The third release from Rainbow, “On Stage” could have been argued to have been a courageous move so early in their recorded output. It could also be seen as a confident move, or an endeavour to buy further time before the release of “Long Live Rock ‘n’ Roll”. Whatever the reasons, they are purely academic, and this reissue allows newcomers and enthusiasts the opportunity to revisit the splendour that was Rainbow at this moment in time. Whatever one’s opinion on taped introductions, the dialogue from “The Wizard of Oz” is pure theatrics and is the perfect preamble.
Like many Rainbow performances of the time this set begins with the invigorating ‘Kill the King’. Another brave move as this song was yet to be released on the follow up “Long Live Rock ‘n’ Roll” album. This version will not disappoint with it breathtaking speed and vitality. Dio’s voice is on fine form and appears self-assured and authoritative. The solos burst out of the tune in rapid succession and the stall is set out. ‘Man on the Silver Mountain’ has an urgency that was never evident on the album version, and features an extended ‘Blues Starstruck’ which showcases some intricate guitar and organ based blues and what sounds remarkably like a duck adding a few choice phrases.

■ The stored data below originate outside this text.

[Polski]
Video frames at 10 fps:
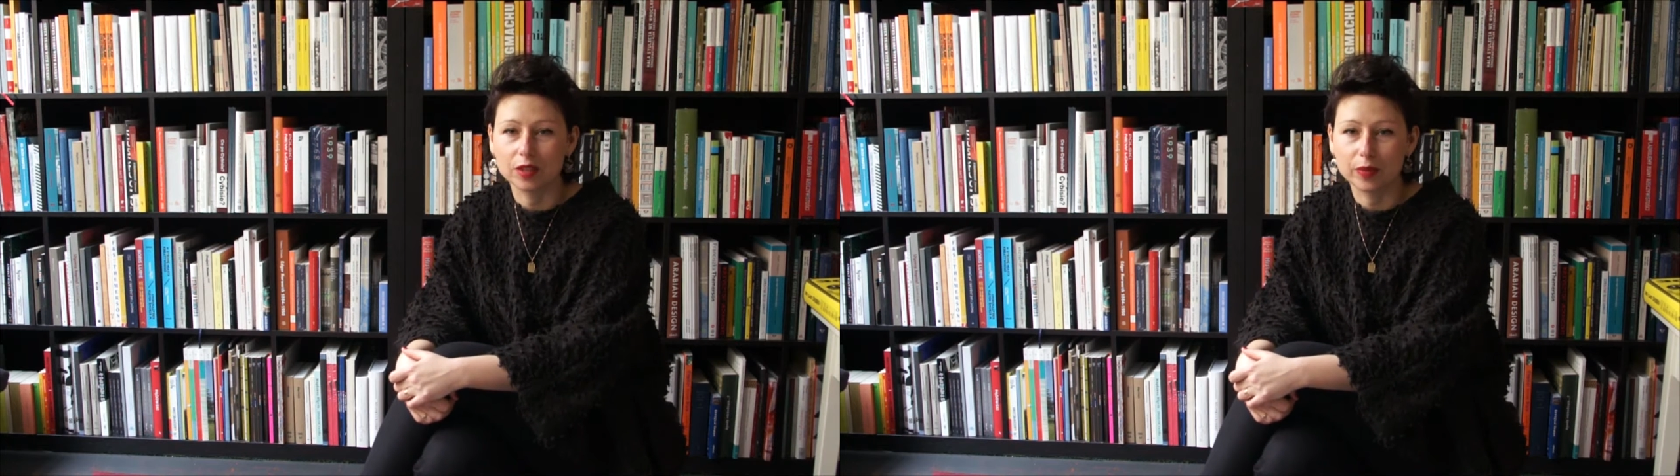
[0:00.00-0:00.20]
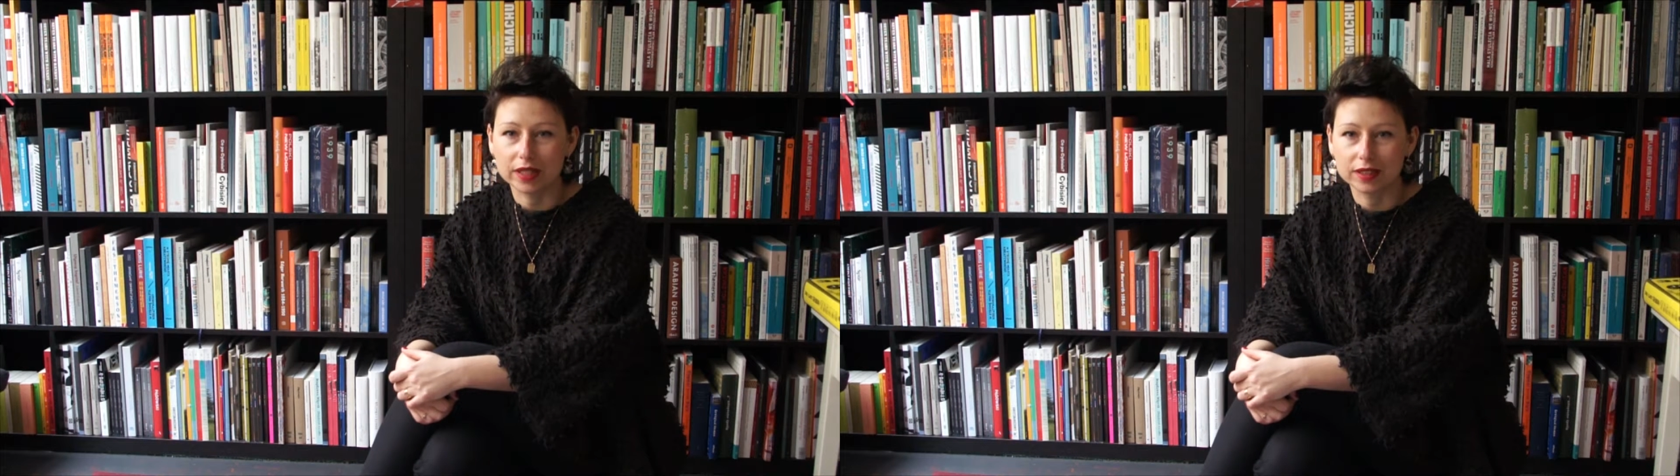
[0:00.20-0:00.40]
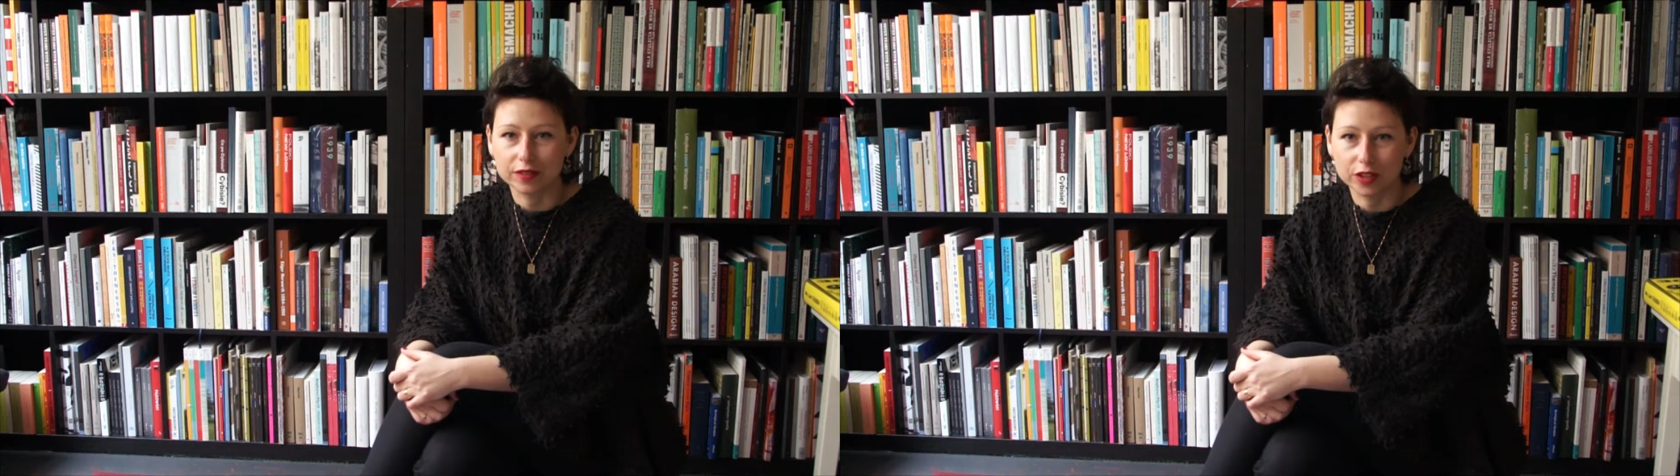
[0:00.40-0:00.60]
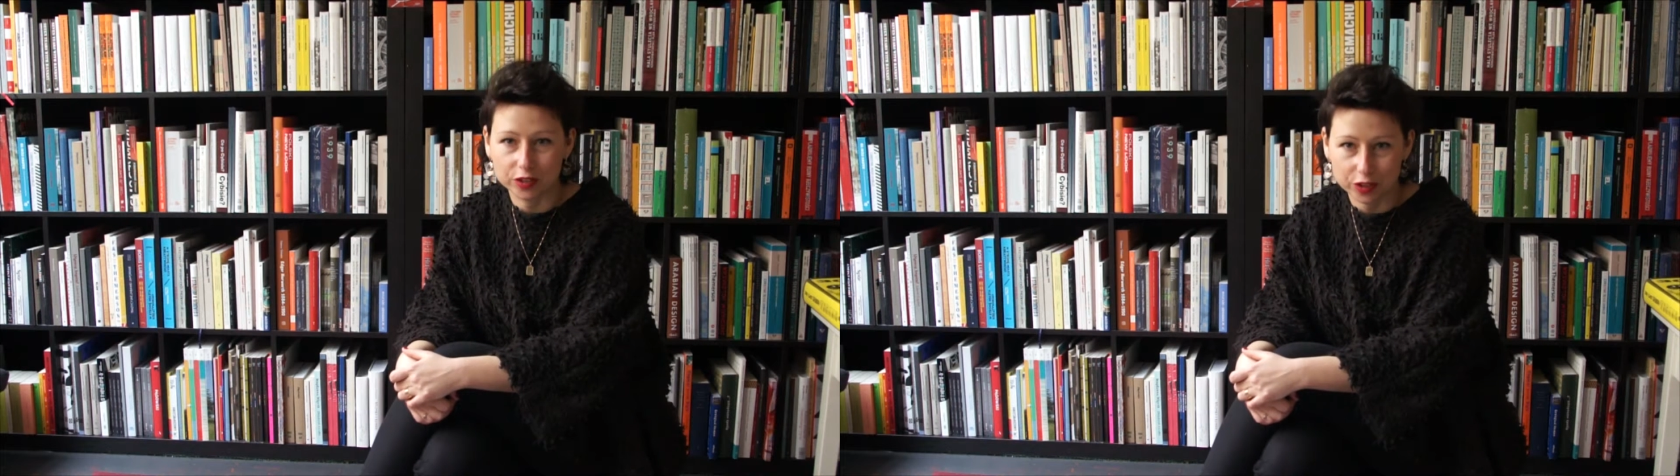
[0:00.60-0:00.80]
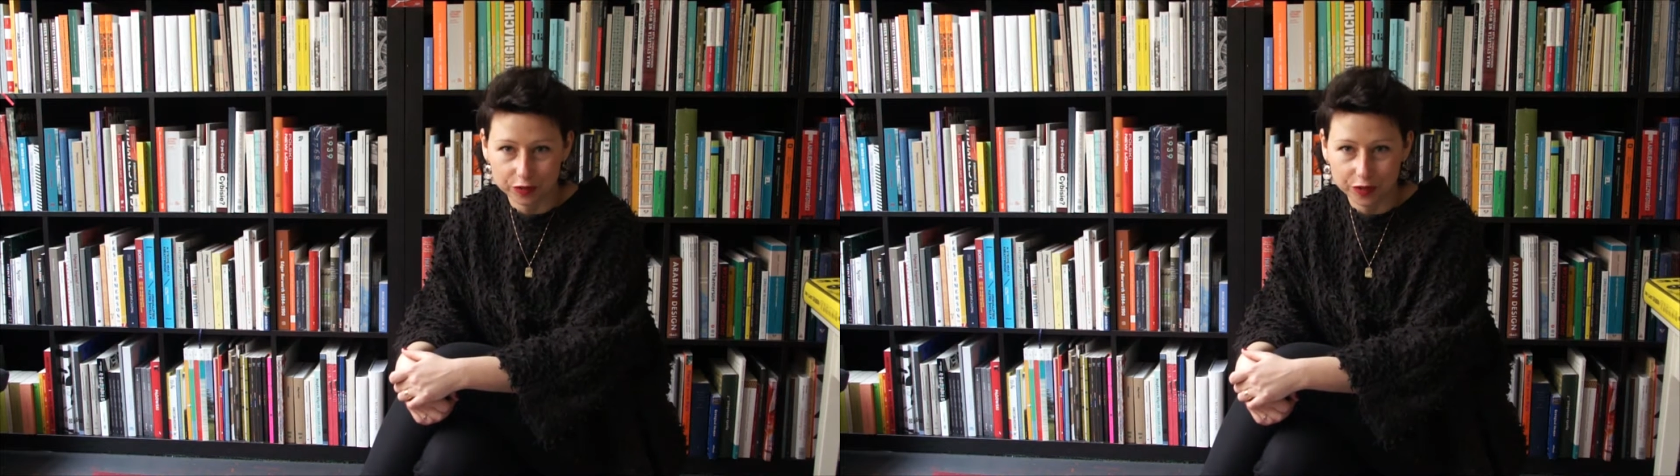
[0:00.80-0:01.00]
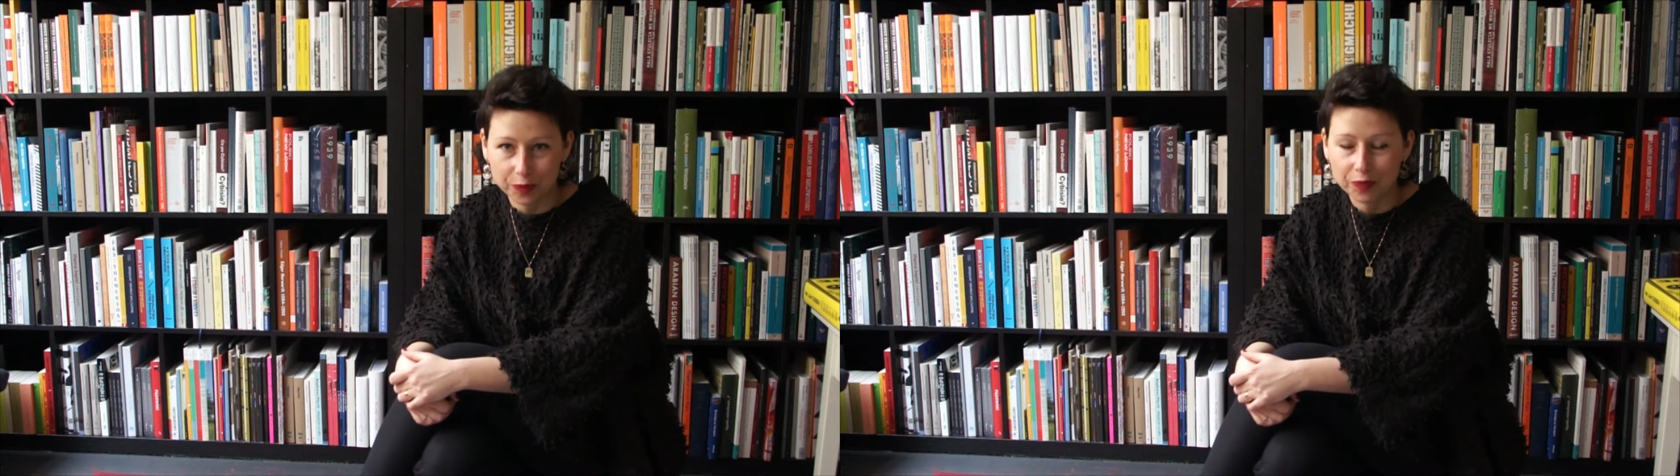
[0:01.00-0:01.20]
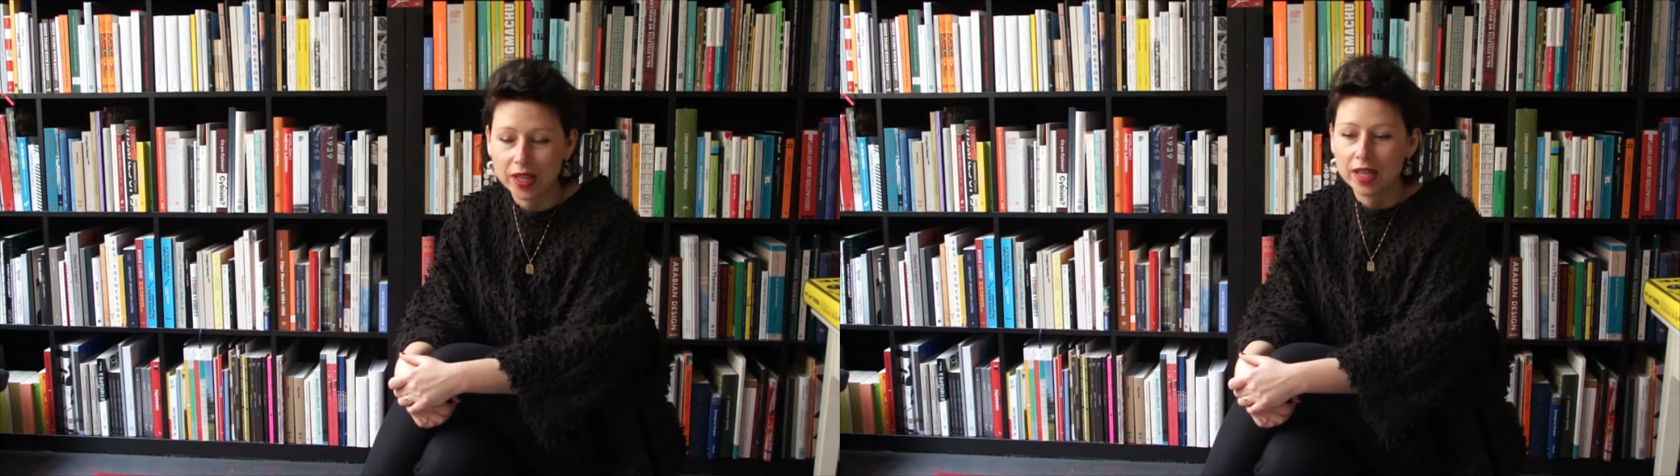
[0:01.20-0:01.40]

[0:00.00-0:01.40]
Obrazy Filozofii.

Another extended piece augmented by some searing guitar soloing is the ballad ‘Catch the Rainbow’ which, at over fifteen minutes, may for some be outstaying its welcome, but for the Rainbow devotee is a treat for the ears. Testing the patience of the casual listener again ‘Mistreated’, the Deep Purple song, is characterised by lengthy guitar workouts, which symbolize the Rainbow live experience, and should possibly be seen from that perspective. The vocals are, however, overflowing with passion and taken together, the experience of hearing it here is not objectionable.

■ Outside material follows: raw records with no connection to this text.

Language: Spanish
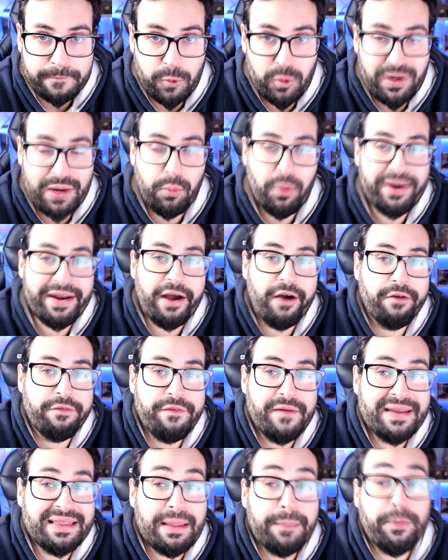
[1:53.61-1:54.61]
una buena
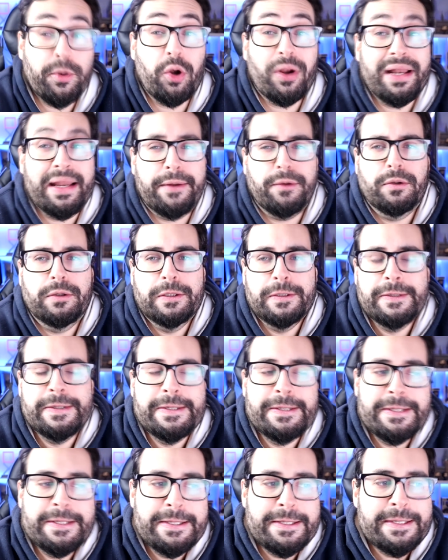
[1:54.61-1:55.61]
oferta, pero claro,
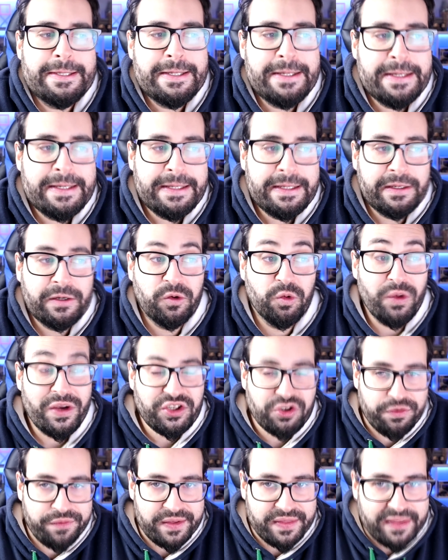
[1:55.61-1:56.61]
no
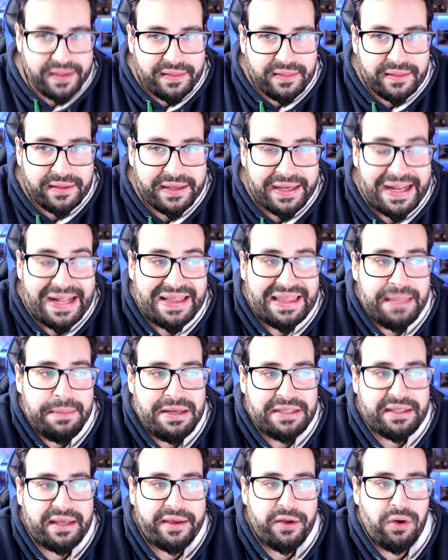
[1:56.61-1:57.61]
es suficiente. El
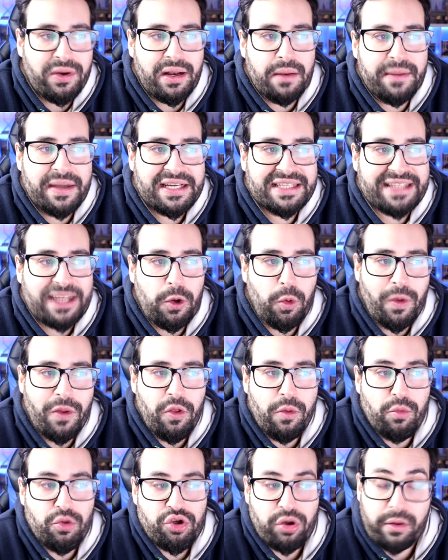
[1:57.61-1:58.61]
tema es que creo que el Barça está
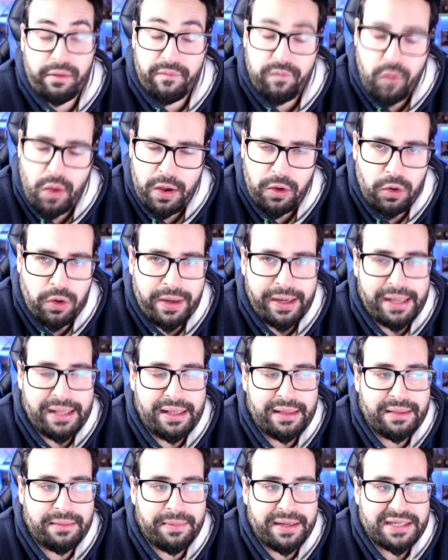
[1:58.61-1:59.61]
jugando mucho con fuego,
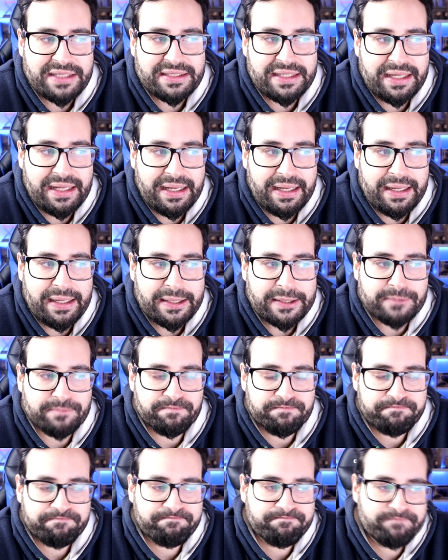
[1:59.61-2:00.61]
el Barça
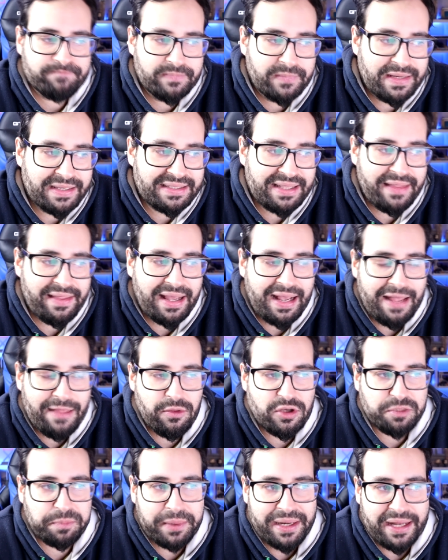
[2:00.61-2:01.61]
está
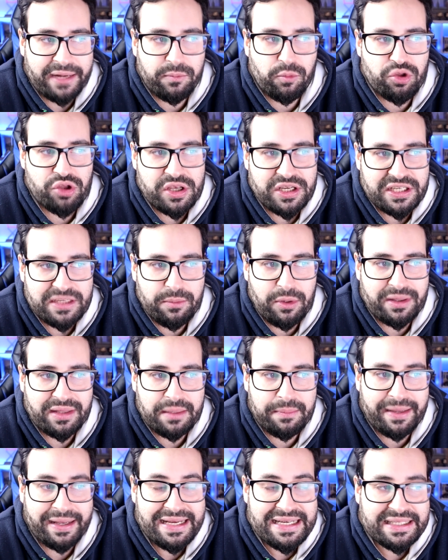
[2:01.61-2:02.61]
dejando esperar muchísimo el
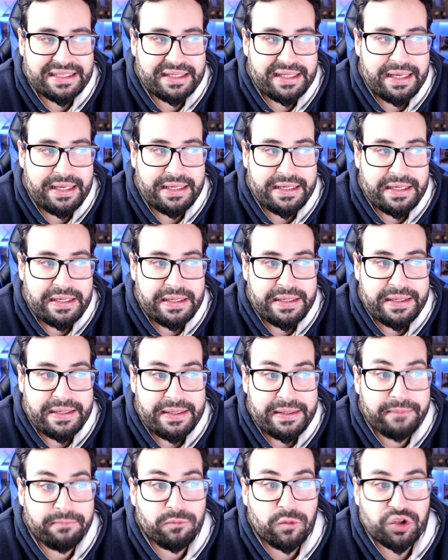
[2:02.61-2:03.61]
tema este
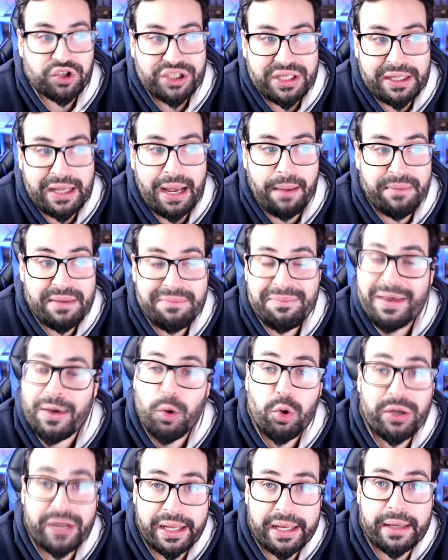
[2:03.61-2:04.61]
y no sé, a mí me
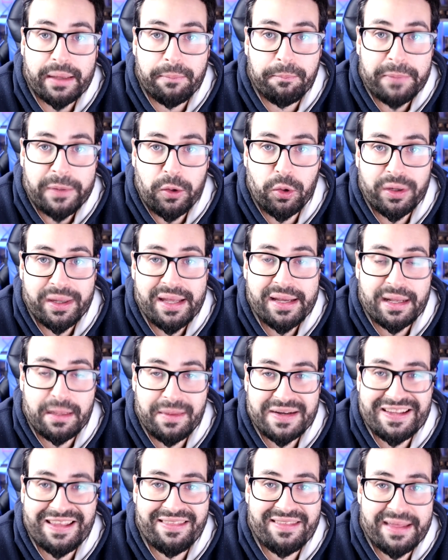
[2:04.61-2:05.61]
urge, me urge que
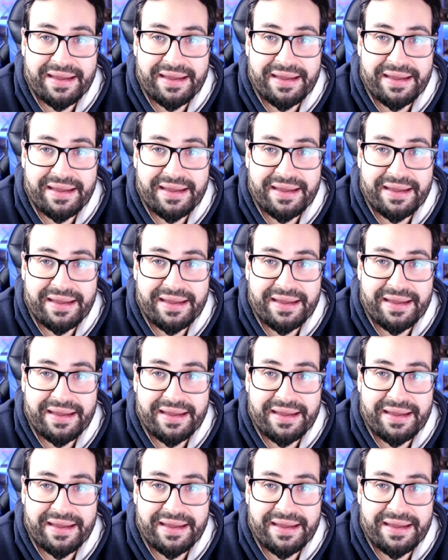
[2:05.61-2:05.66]
el Barça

‘Sixteenth Century Greensleeves’ next, from “Ritchie Blackmore’s Rainbow”, gives an indication as to where Blackmore’s career would in due course be heading. Opening with a dramatic guitar adaptation of ‘Greensleeves’, the piece then moves into overdrive with a plethora of medieval metaphors. Closing the original album release is a version of The Yardbirds‘ ‘Still I’m Sad’ from the first album, which provides a vehicle for each band member to solo to extremity. For the dedicated Rainbow collector, the second disc of this deluxe reissue will be of particular interest. Featuring tracks recorded at a show in Osaka in December 1976, the running order may be truer to the original show, but the music featured is of comparable content to the first disc.‘Mistreated’, ‘Catch the Rainbow’ and ‘Man on the Silver Mountain’ reappear in extended form, with the only addition being ‘Do Close Your Eyes’, another example of the showmanship and theatricality that characterised a Rainbow show of the time.

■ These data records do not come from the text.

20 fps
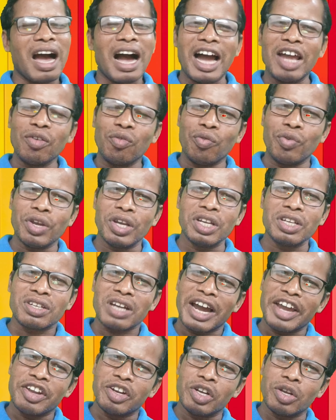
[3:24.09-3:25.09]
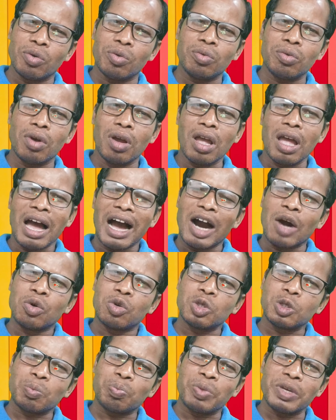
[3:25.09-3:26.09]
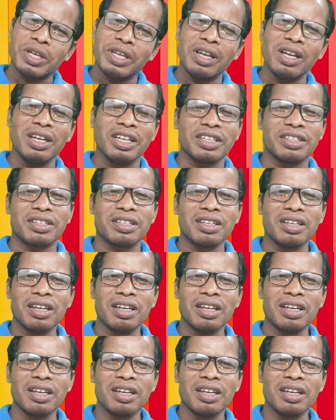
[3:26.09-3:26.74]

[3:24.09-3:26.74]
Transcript: আই উইশ আই নিউ হাউ টু স্পিক ইংলিশ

The tracks that make up the original release of “On Stage” were taken from recordings made in Germany and Japan in 1976 during the “Rising” world tour, and are comprised of various song segments splices together by producer Martin Birch. There appears to be much discussion online as to what could have been included on the original album, and this reissue, and, as Frank Zappa did with many of his recordings, the splicing together of the best segments to produce what is essentially a fake representation of events. However the criticisms are levelled, these recordings are pleasurable and inspiring pieces of work.